§ **TO DO**
Could you transcribe every entry below exactly, leaving out the pictures?

Saved data entries:

Segment Open

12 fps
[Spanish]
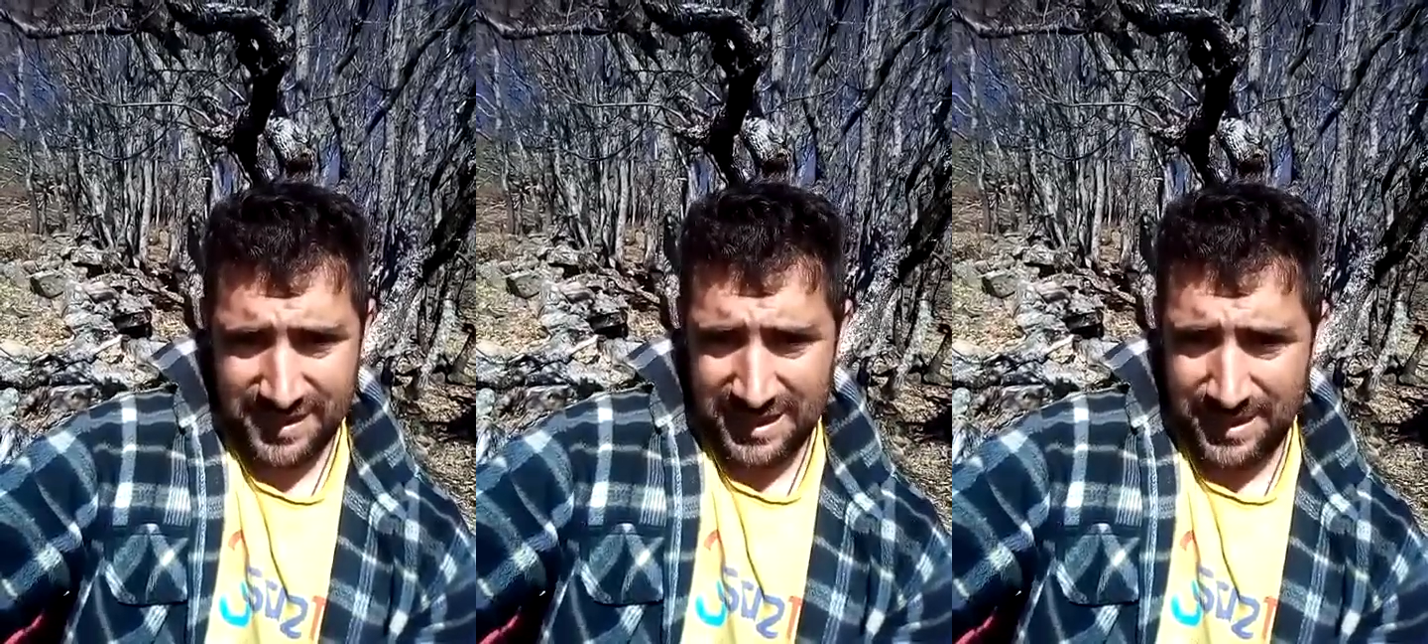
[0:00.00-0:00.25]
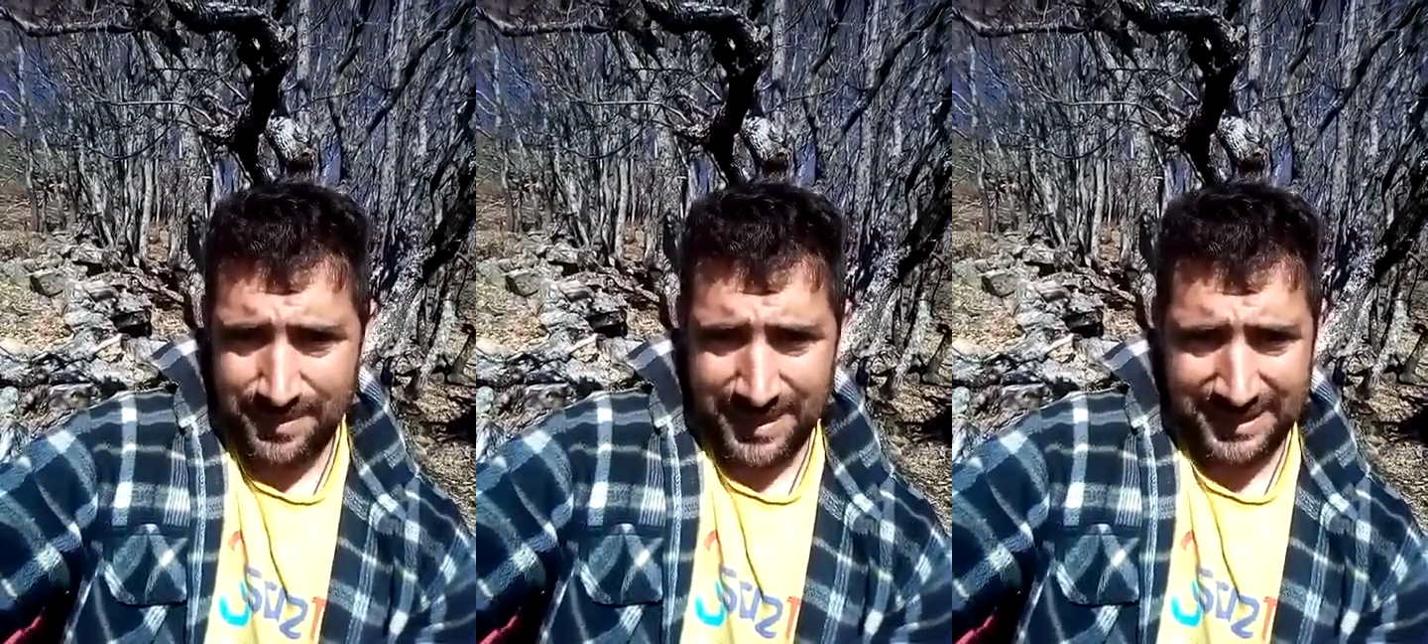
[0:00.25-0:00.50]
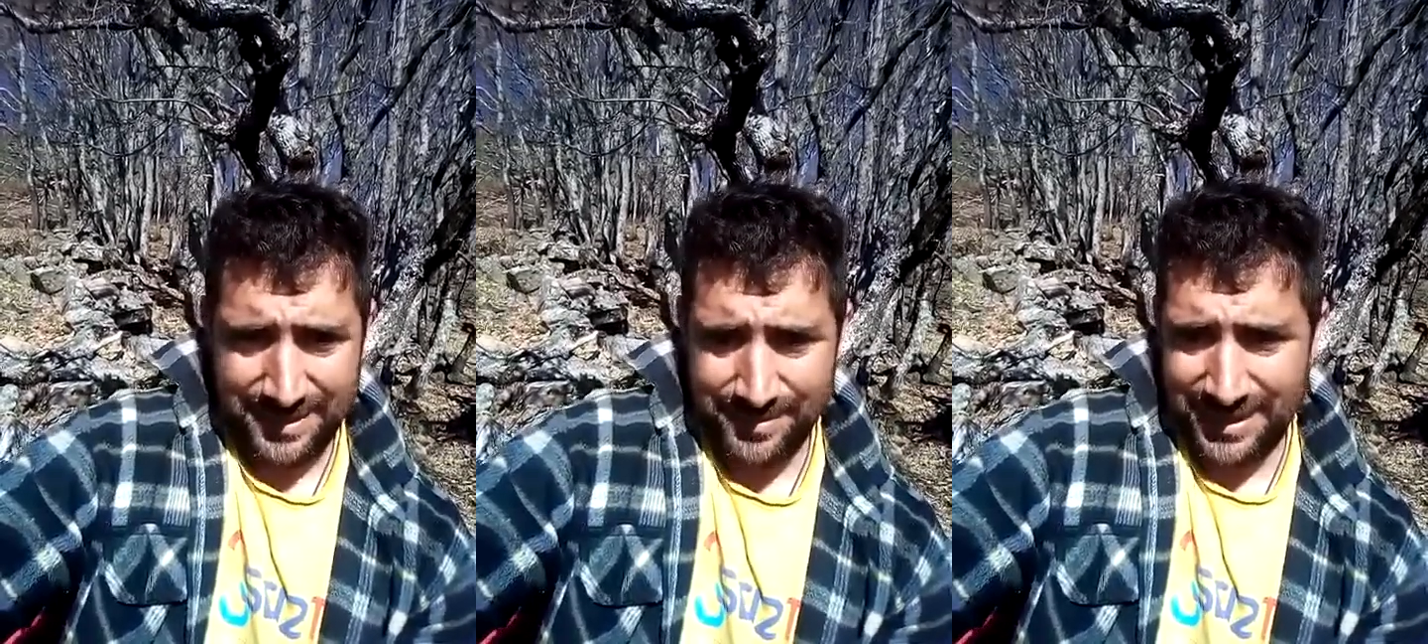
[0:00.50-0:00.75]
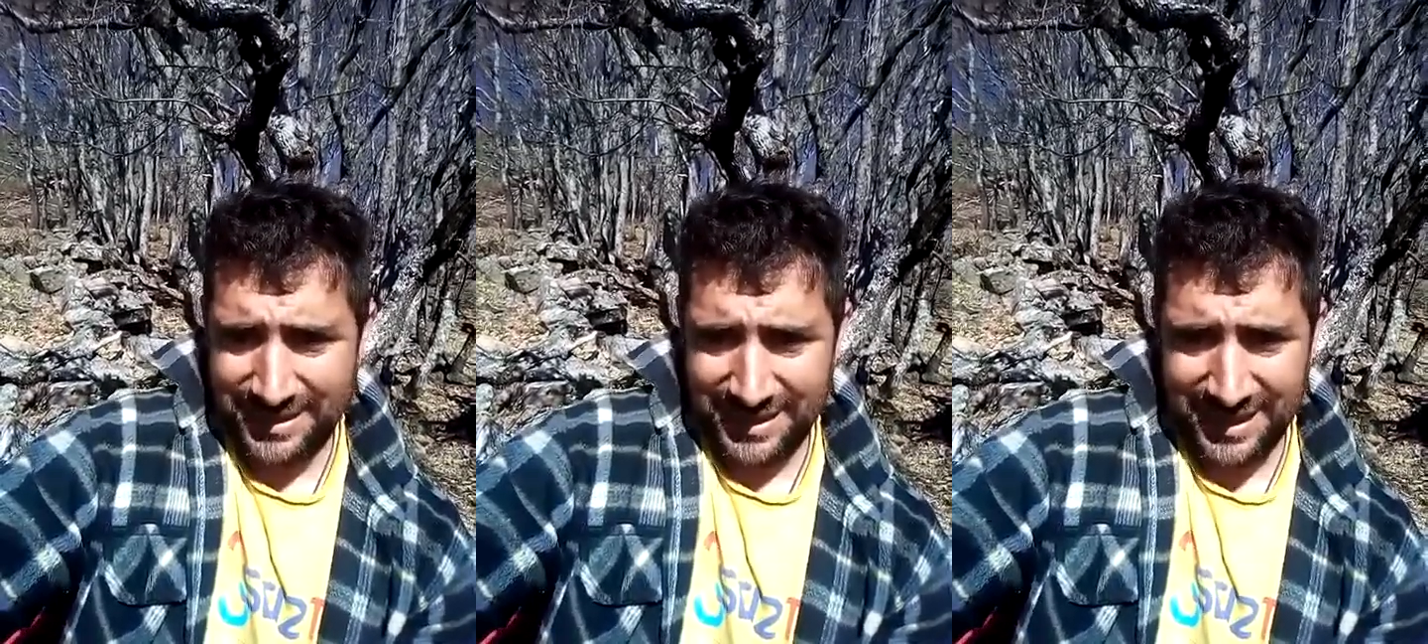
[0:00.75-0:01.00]
las
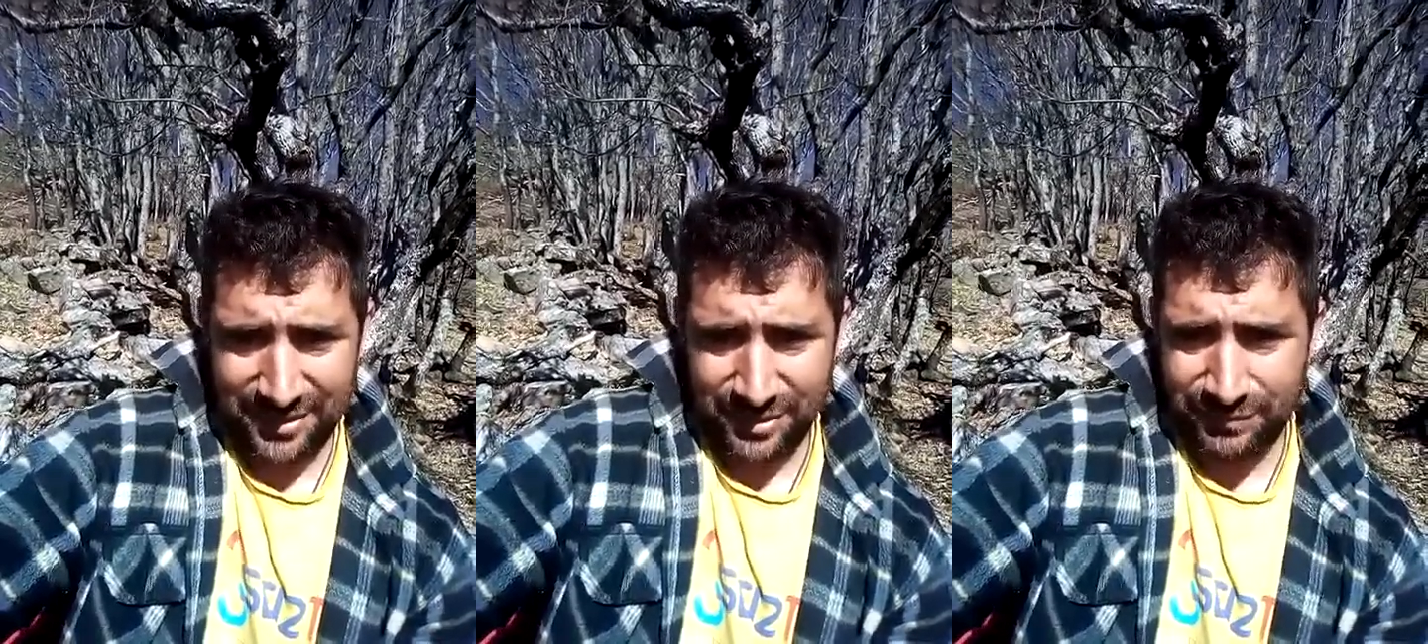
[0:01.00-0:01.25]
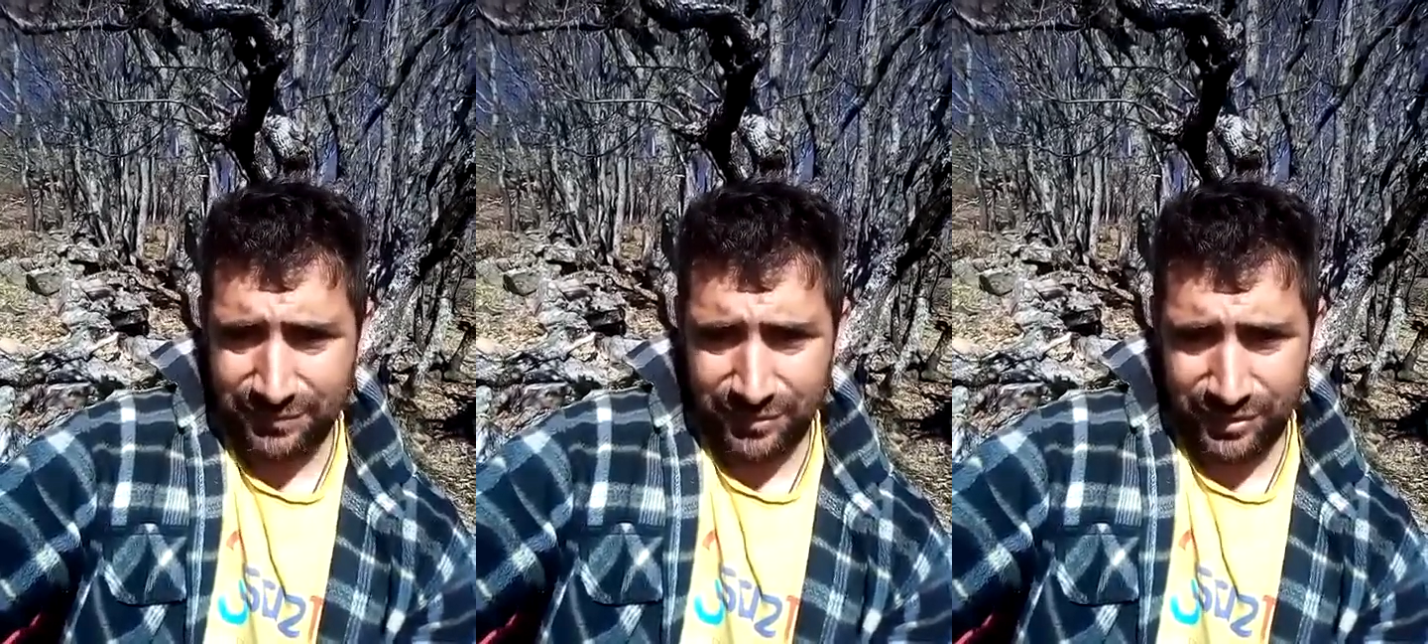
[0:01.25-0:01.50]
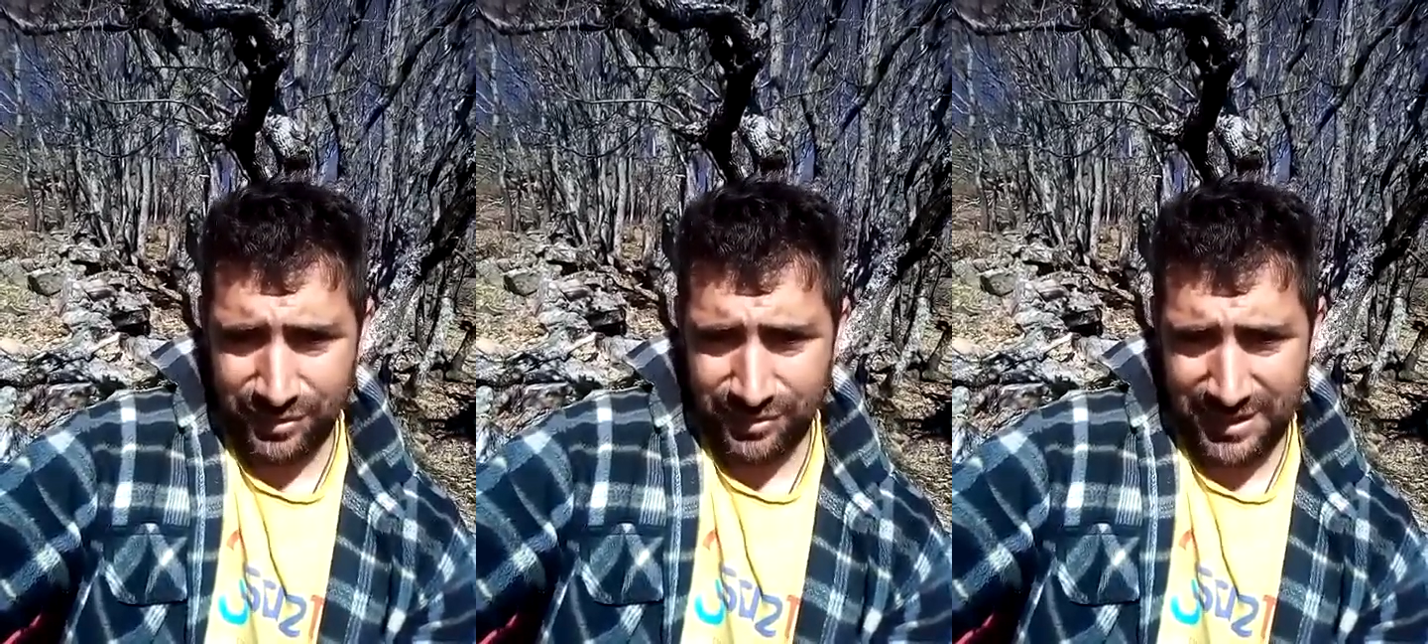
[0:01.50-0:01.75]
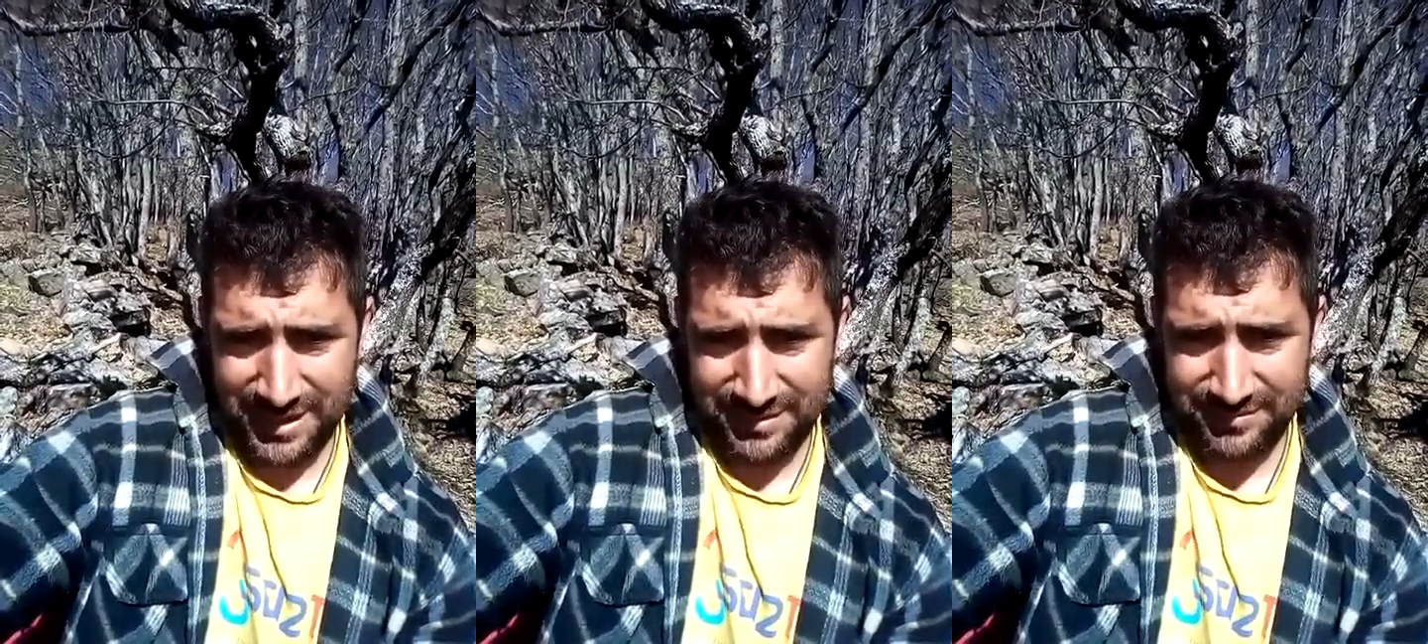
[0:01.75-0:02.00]
matemáticas no
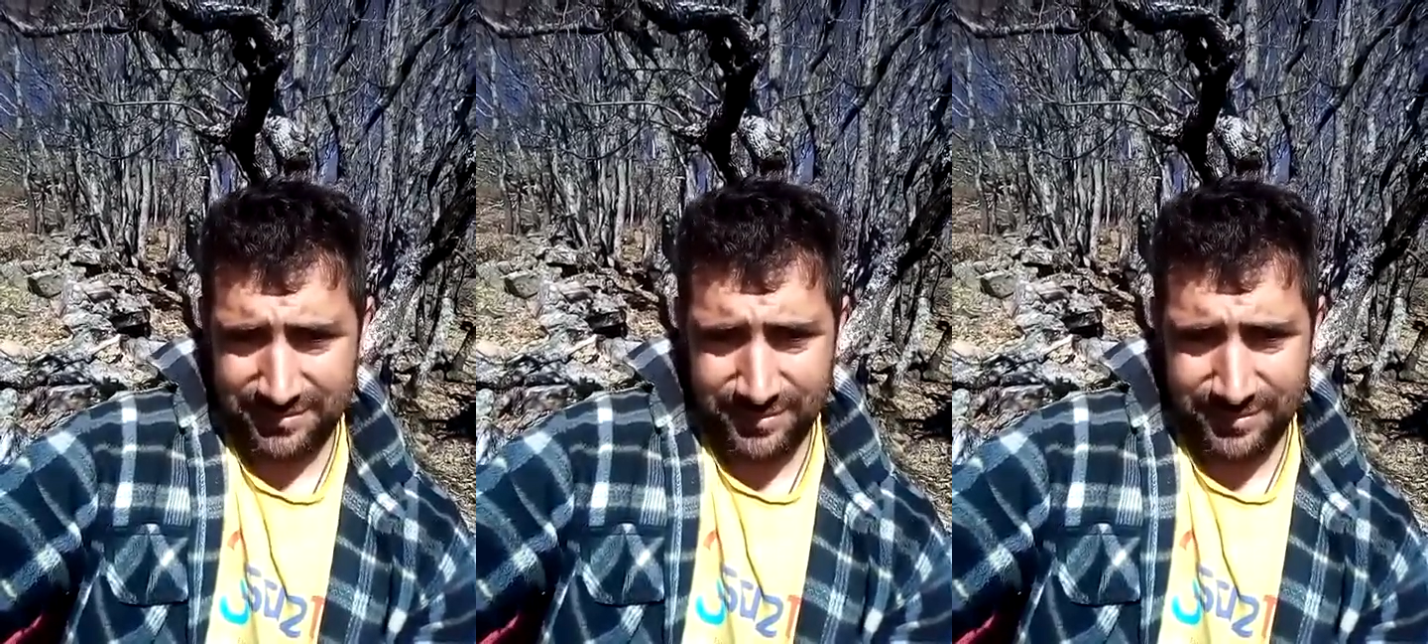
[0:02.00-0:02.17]
funcionan,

Segment Closed

§ **OUTPUT BELOW**
12 fps
[Spanish]
[0:00.00-0:00.25]
[0:00.25-0:00.50]
[0:00.50-0:00.75]
[0:00.75-0:01.00]
las
[0:01.00-0:01.25]
[0:01.25-0:01.50]
[0:01.50-0:01.75]
[0:01.75-0:02.00]
matemáticas no
[0:02.00-0:02.17]
funcionan,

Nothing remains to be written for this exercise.